I have now been exclusively cold water shaving for six months and can’t see myself returning to hot shaves. I’ve also been offering Ice Cold Shaves as part of my professional shave menu, and they’ve gone down brilliantly, even using ice cold towels rather than hot ones. Great shaves and happy customers! (There will be an article dedicated to cold professional barbershop shaving coming soon)

So, are there any other benefits of cold water shaving other than the quality of the shave? Most certainly yes!

The biggest on, and the reason I advise most guys to try it, is that it hugely reduces post-shave redness, irritation, razor rash and burn and even ingrowing hairs.

A lot of the redness and irritation suffered by guys after shaving is own to the heat put into the skin – even a cold flannel applied after a hot shave will help reduce this. But if you regularly suffer with nicks, razor rash (folliclitus) and razor burn then cold water shaving will really help. Less irritation is going to be suffered because you have to go over each area fewer times. As you haven’t introduced heat the skin can be pulled really tight and flat, so any lumps, bumps and scarring are less likely to be caught by the razor. As the bristles are cut cleanly there is far less likelihood of them curling under the skin and becoming ingrown. And because you can get a very close shave going across the direction of growth there is far less temptation to shave against the grain.

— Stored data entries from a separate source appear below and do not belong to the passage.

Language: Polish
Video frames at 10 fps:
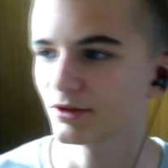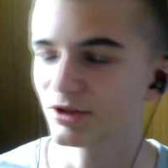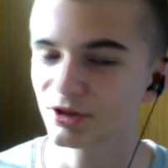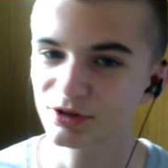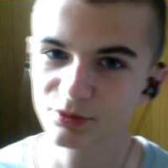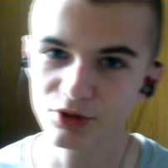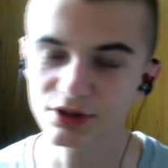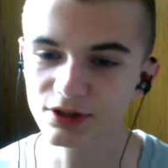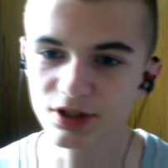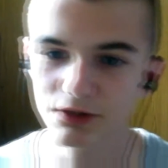Jeżeli to można
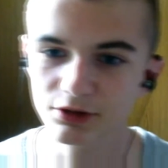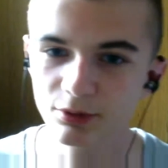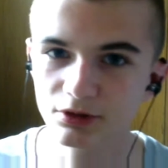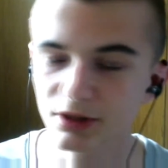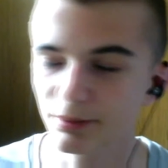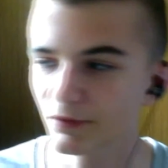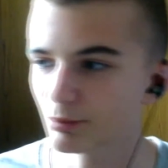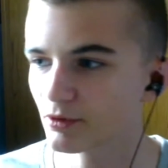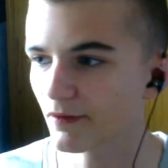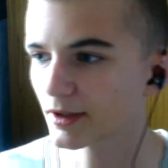zliczyć jako sport, to na pewno
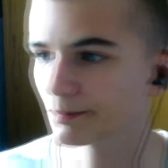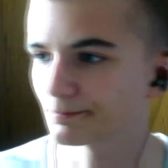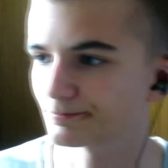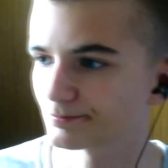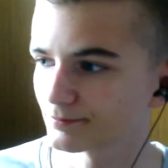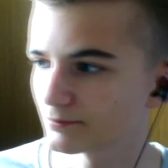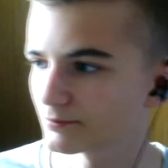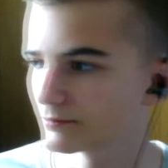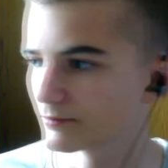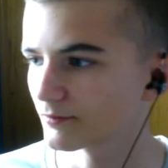pływanie.
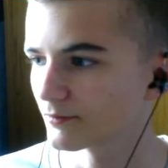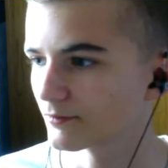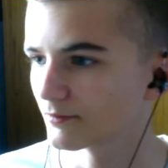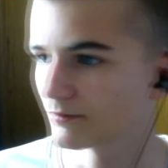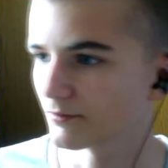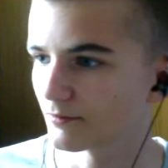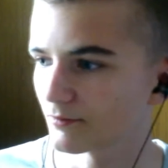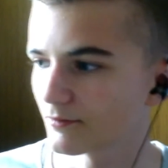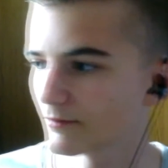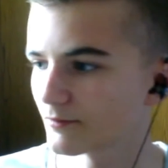E, dobra,
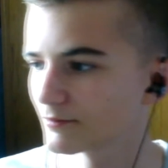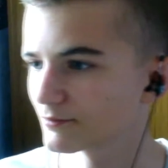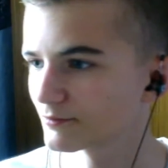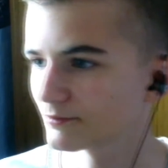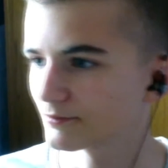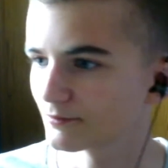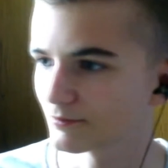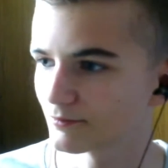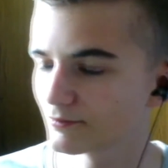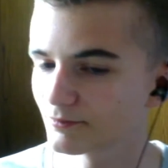to ostatnie
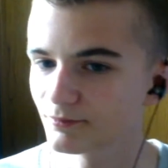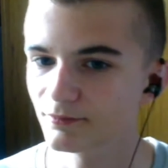pytanie.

All this adds up to a far closer shaver with far fewer unpleasant side effects. What’s not to like?

Surely that must be the end of the good stuff? Well…no, there are still more benefits for the skin, hair and general wellbeing!

Cold water flushes toxins from the skin and reduces puffiness, particularly round the eyes. It is thought to slow down wrinkling and tones facial muscles. If you also use it to rinse your hair after washing it closes the cuticles leaving the hair looking shinier.

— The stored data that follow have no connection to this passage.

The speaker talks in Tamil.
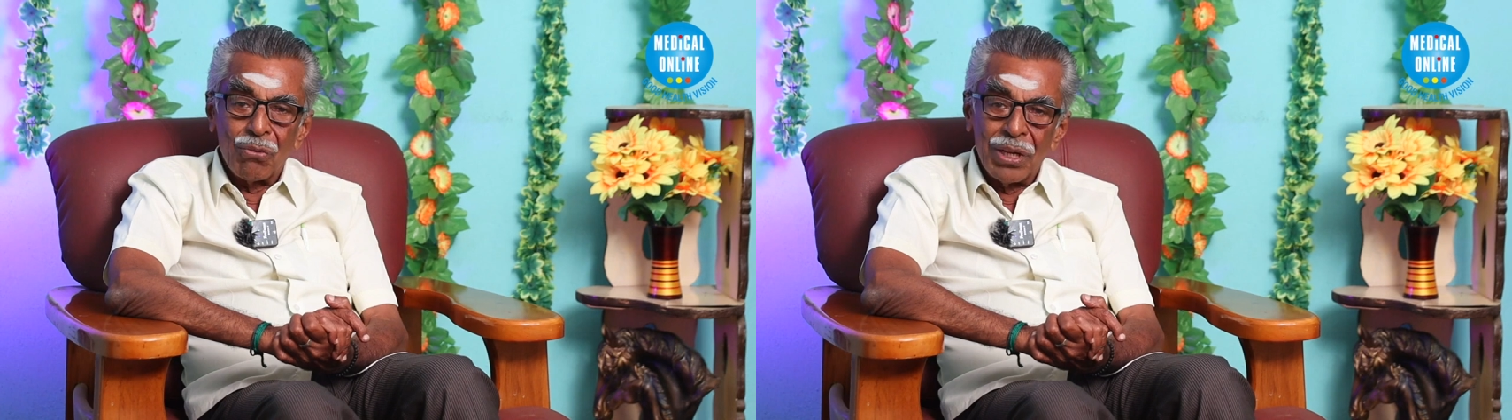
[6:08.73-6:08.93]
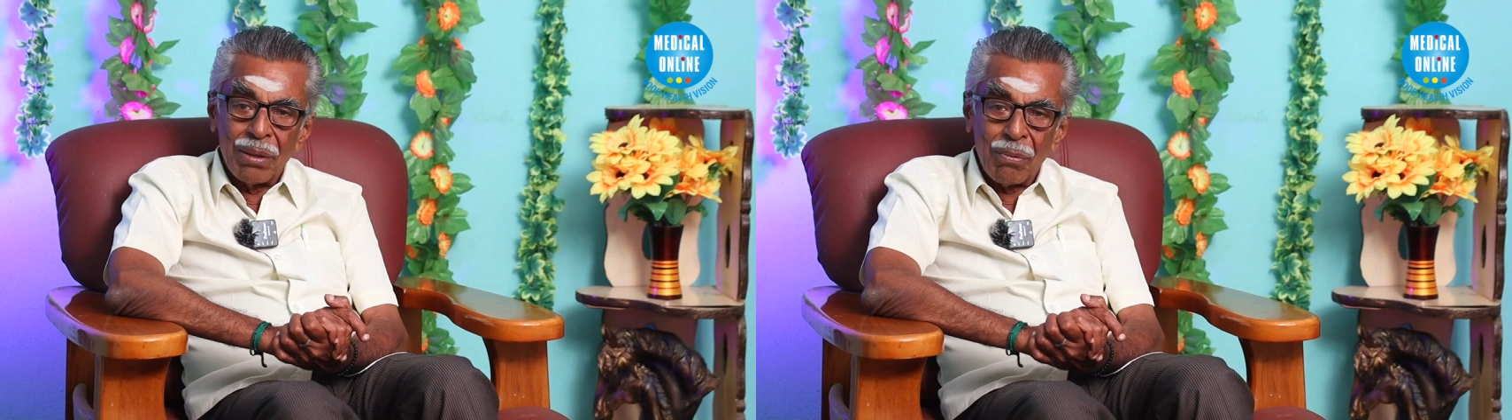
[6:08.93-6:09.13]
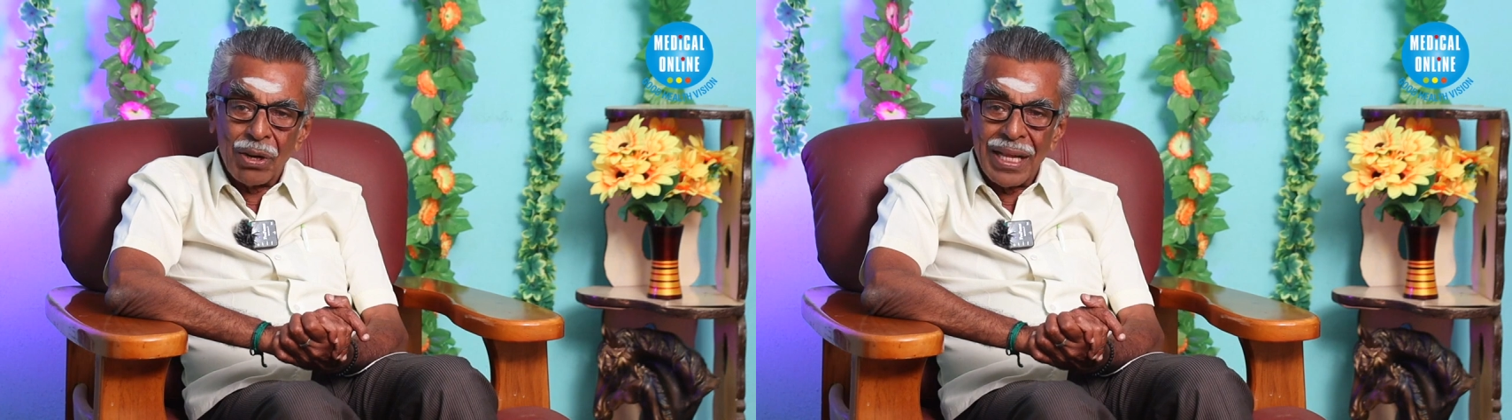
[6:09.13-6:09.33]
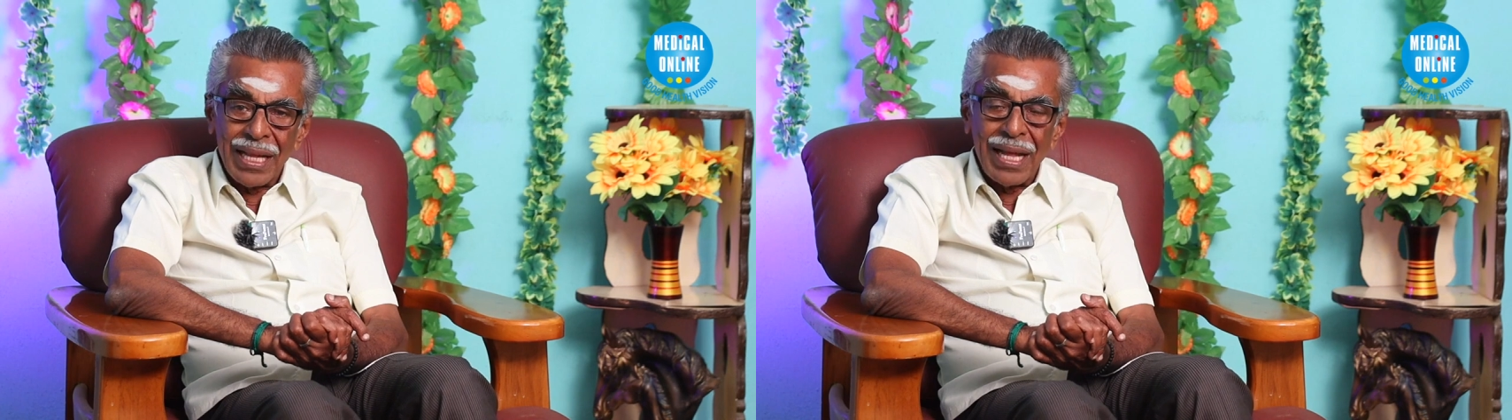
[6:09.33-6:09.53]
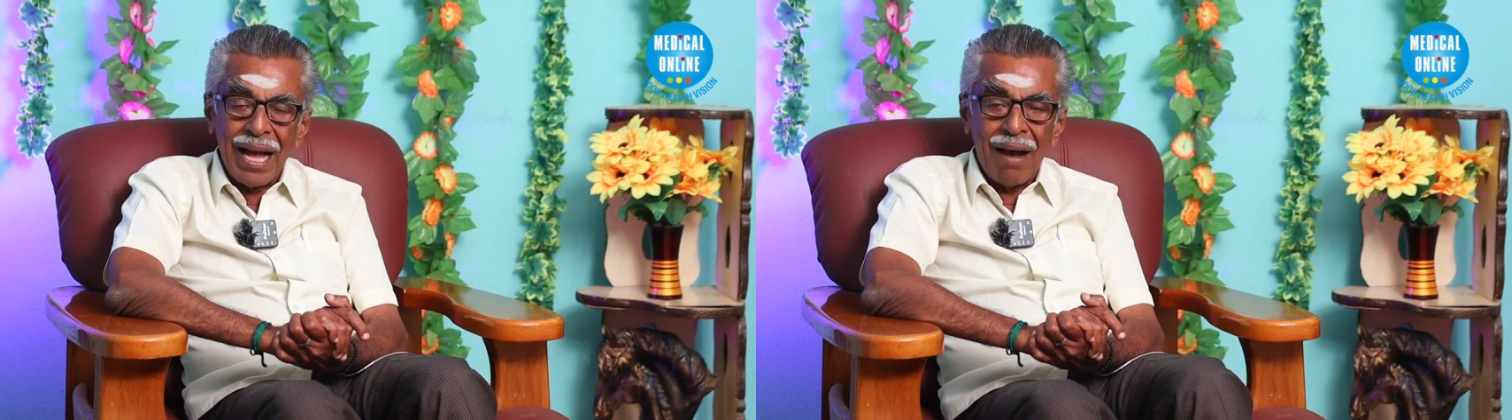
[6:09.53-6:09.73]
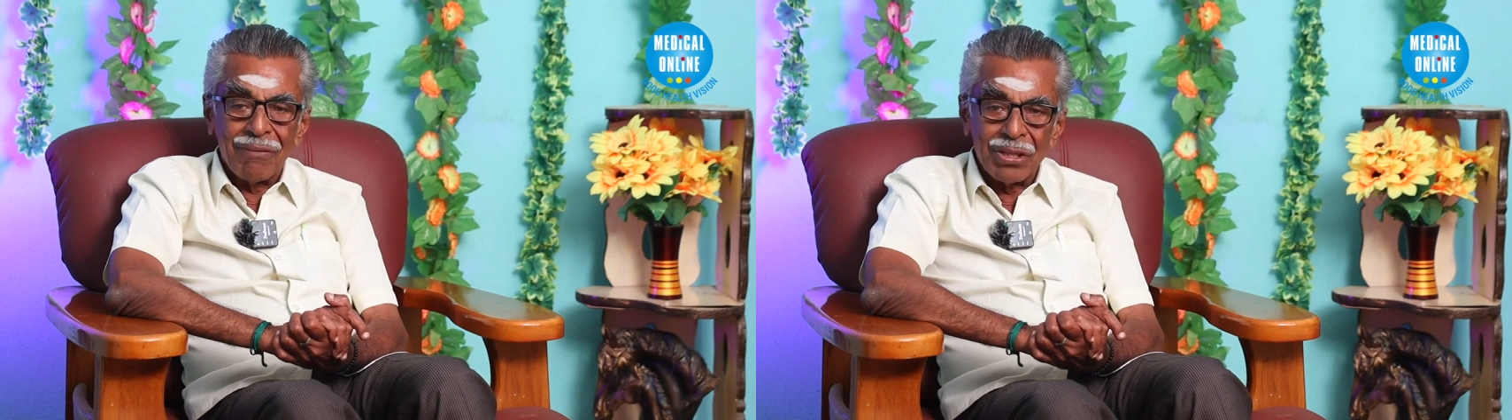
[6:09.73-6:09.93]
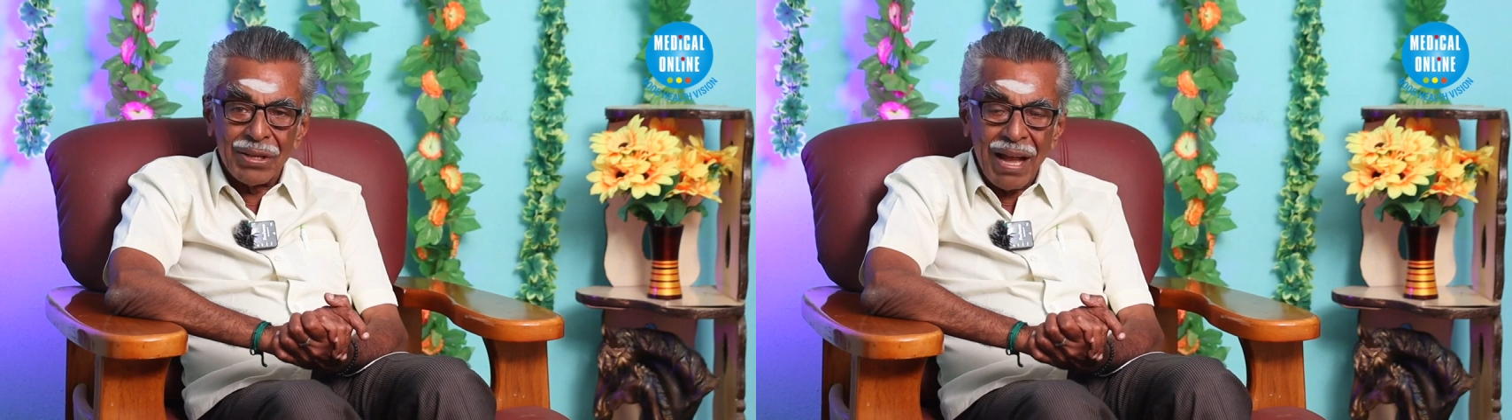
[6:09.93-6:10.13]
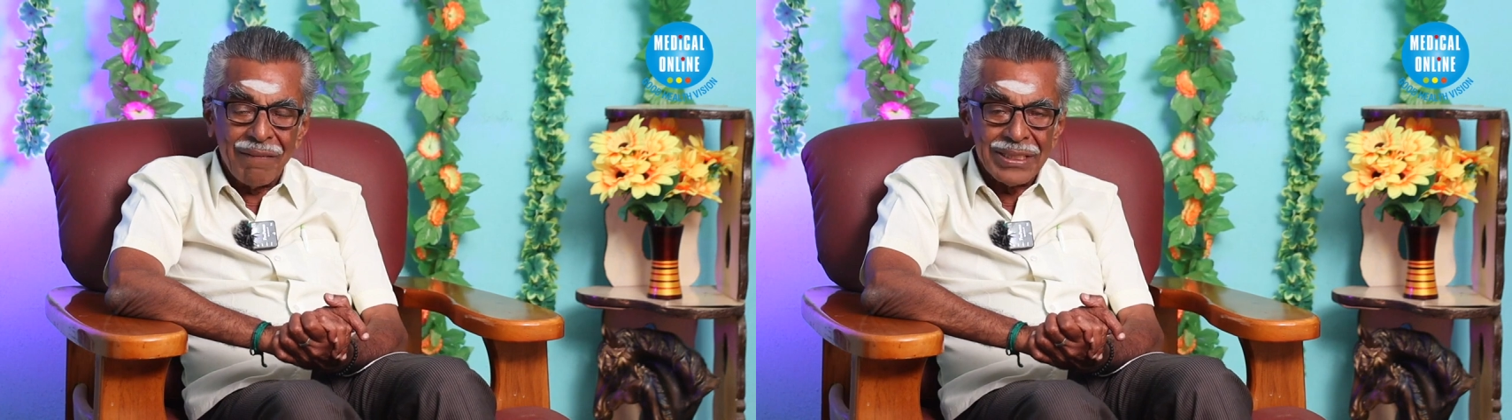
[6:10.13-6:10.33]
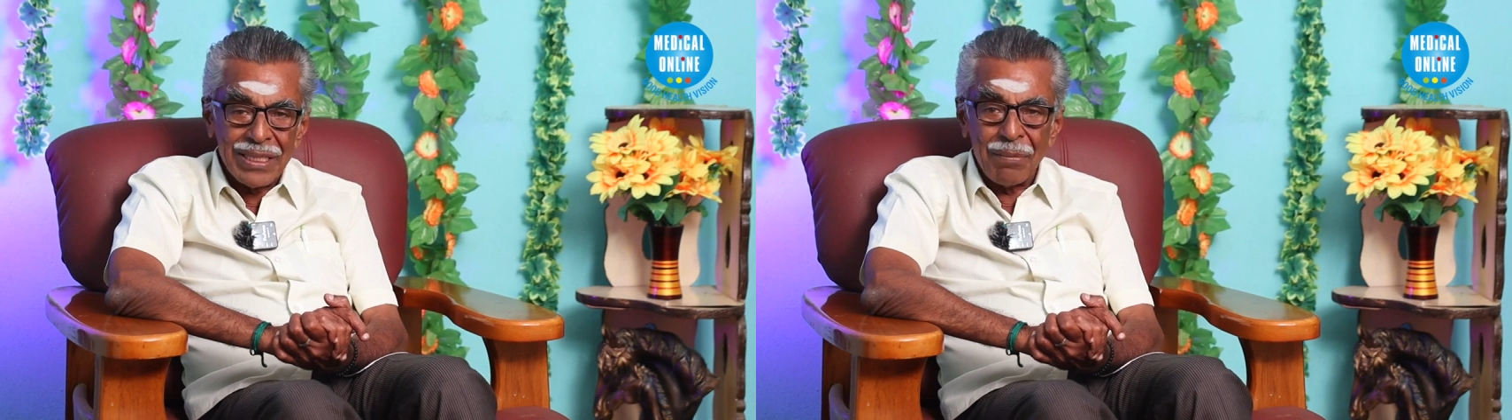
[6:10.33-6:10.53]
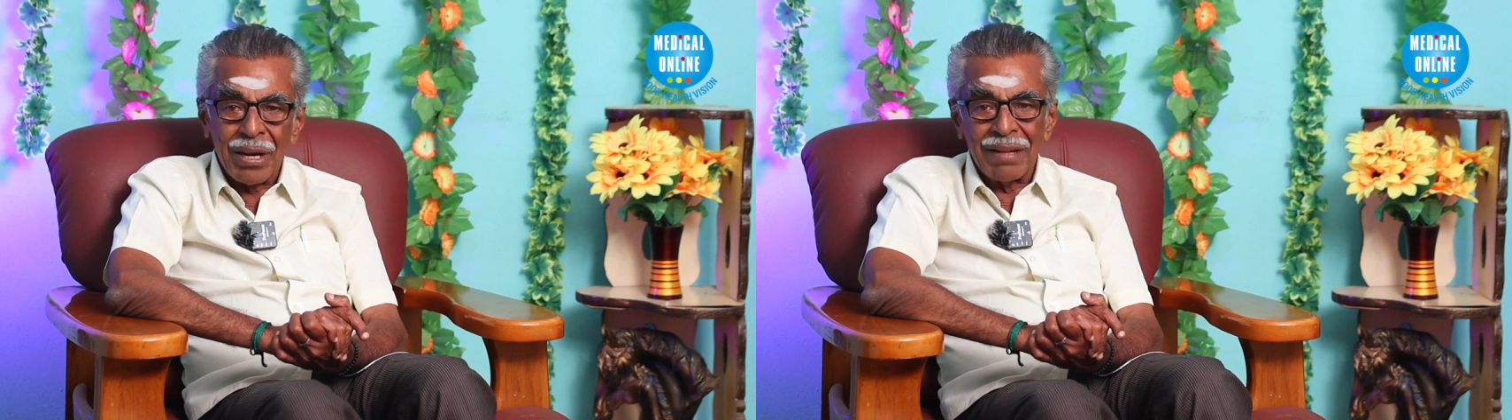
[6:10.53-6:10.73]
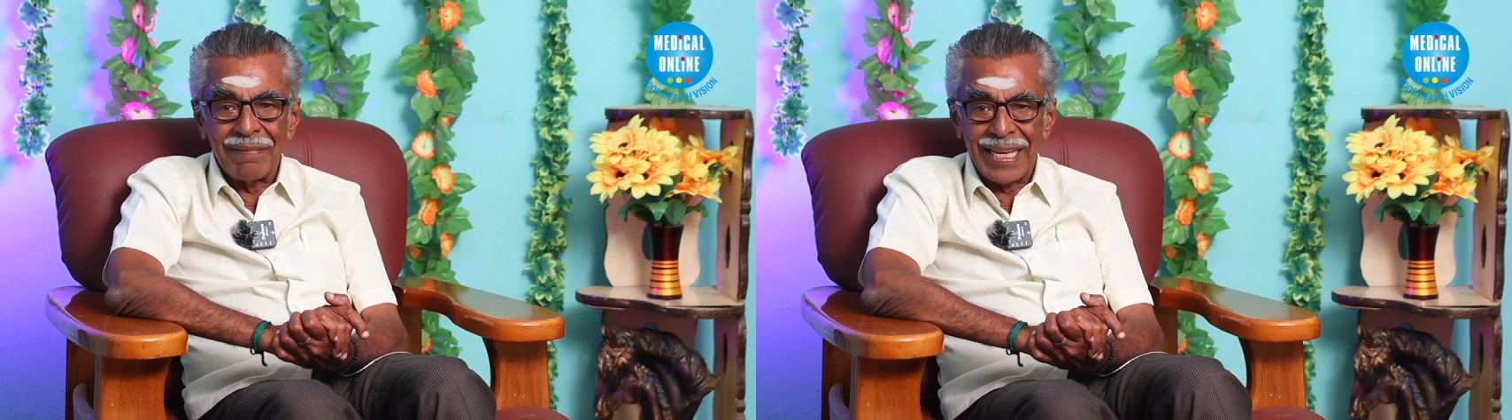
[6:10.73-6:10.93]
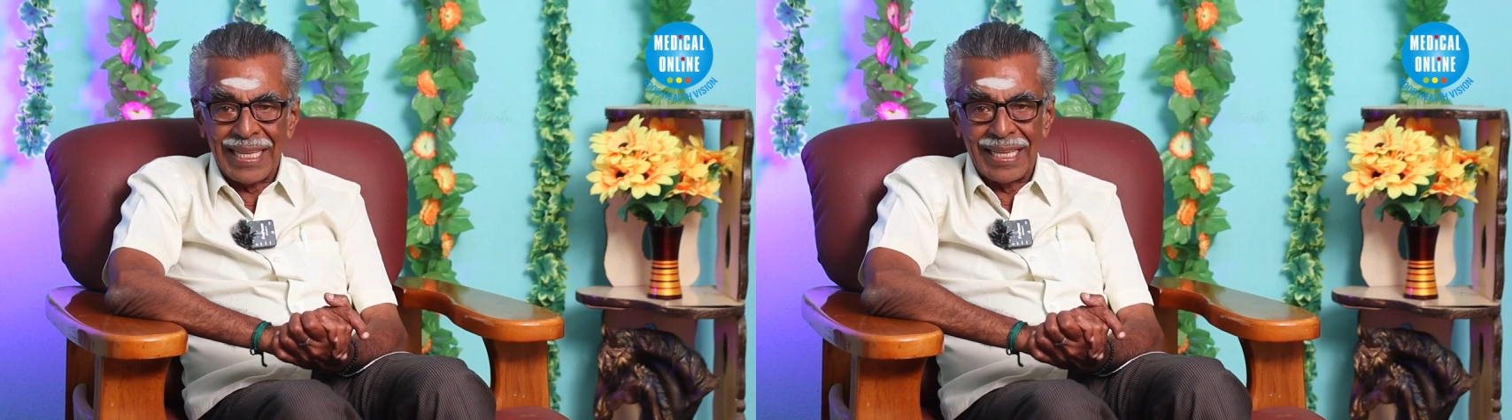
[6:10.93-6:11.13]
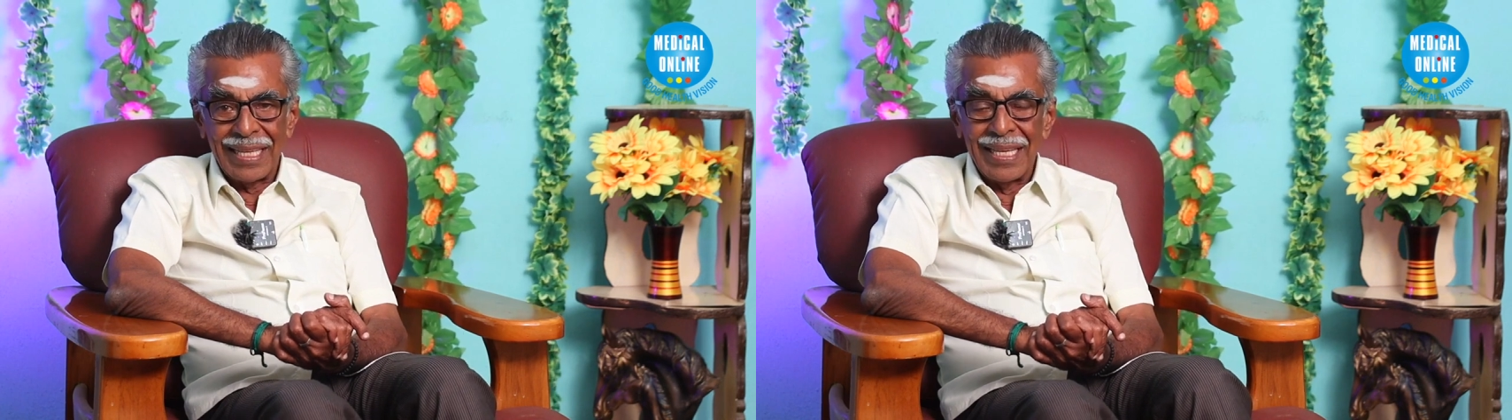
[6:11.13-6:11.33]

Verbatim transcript: உள்ளே போன அவருடைய அவசியமான வேலை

There are wellbeing and health benefits as well, although these are more generally associated with cold showers, or ending a hot shower with an icy blast. Cold stimulates noradrenaline secretion in the brain which improves mood disorders. It can also strengthen your immune system, increase testosterone levels, make you more fertile and even, by increasing your metabolism, help you lose weight.

Wow… why aren’t we all doing this?

Now, I know I run the risk of coming over all evangelical, which is not my aim. I’ve written this article not to beat you over the head with ‘my way is the best’, but to introduce you to something I’ve tried, enjoyed and found useful. It won’t be for everyone, all of the time. Some guys just enjoy cold water shaving during the height of the summer, some just when their sensitivity or irritation is at its worst. But I hope, that by pulling all this information together in one place, I might persuade some of you to try this alternative angle on the wonderful world of shaving!